Several large civilian airliners were diverted to the runway at Yokota because they could not land at Narita International Airport in Tokyo. Pictures posted on the base's website show at least five planes on the tarmac, including a Delta Boeing 747.
The United States is mobilizing efforts and redirecting its assets in the region to aid the Japanese after the devastating, 8.9 magnitude earthquake and tsunami shook the country today, killing at least 200 people.
"At first, it was absolute panic," U.S. Army Staff Sgt. David Pierson, who is stationed in Japan and was at the Narita Airport in Tokyo when the earthquake struck, told ABC News. "I just saw the lockers in the area start violently shaking back and forth. And then judging by the looks on some people's faces, I figured out what had happened."
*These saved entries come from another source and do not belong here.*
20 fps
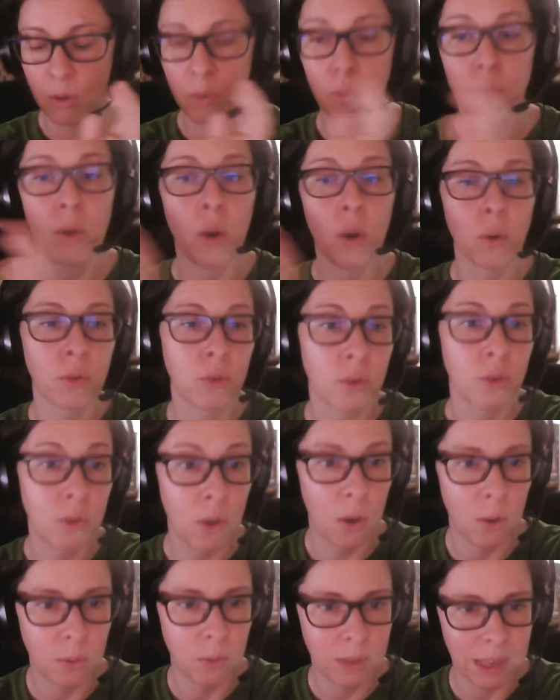We also
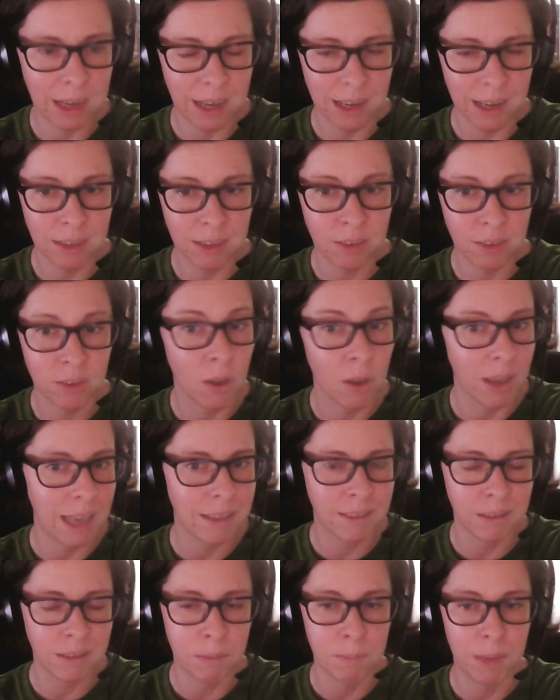know that it's not
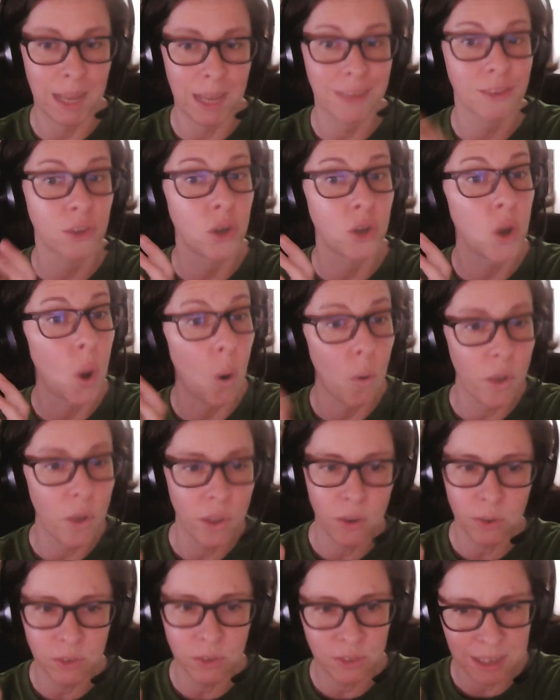as simple as going
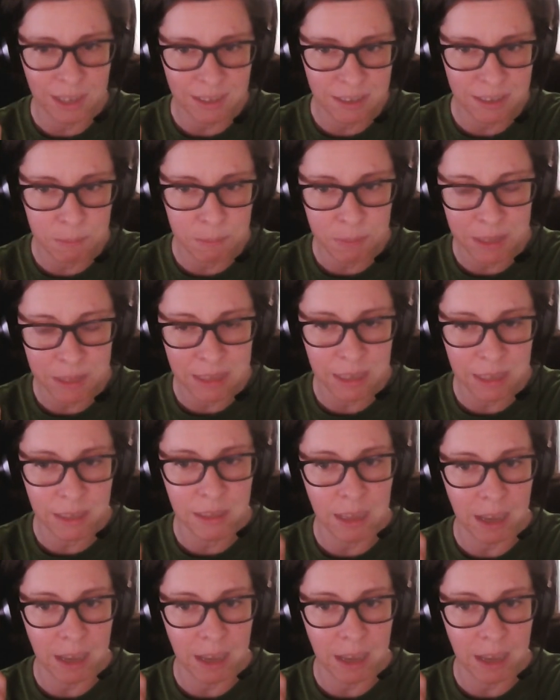on ChatGPT,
Tsunami warnings have been issued throughout the Pacific Rim in the wake of the earthquake. In Hawaii, the Pacific Fleet announced that as a precaution, Ford Island Bridge at Joint Base Pearl Harbor Hickam will be closed beginning at 2:30 a.m. local time. Navy ships at Pearl Harbor in Hawaii have been instructed to stay put and ride out any potential Tsunami wave.
The wave is expected to be 3.5 feet in height at Pearl Harbor.
"There is no intention to move any ships," a Defense Department official said.
President Obama called Japanese Prime Minister Naoto Kan today to discuss the situation.
Kan has requested U.S. assistance, and the Pentagon is now looking into what resources it can provide. The U.S. government began moving assets in the region even before the formal request came.
A USAID Disaster Assistance Response Team is assembling to go to Japan, with their team leader already en route, USAID spokesman Lars Anderson told ABC News. USAID has stood up a Response Management Team in its Washington, D.C. headquarters to oversee logistics of a U.S. response.
A Defense Department official said U.S. Pacific Command is sending some P-3 Orion maritime surveillance aircraft to support the Japanese government by providing aerial reconnaissance over quake-damaged areas.
The Seventh Fleet is "assessing the situation and positioning forces so that they are ready to respond and provide disaster relief if directed," according to a statement.
The amphibious assault ship USS Essex and its Marines aboard will soon depart Malaysia.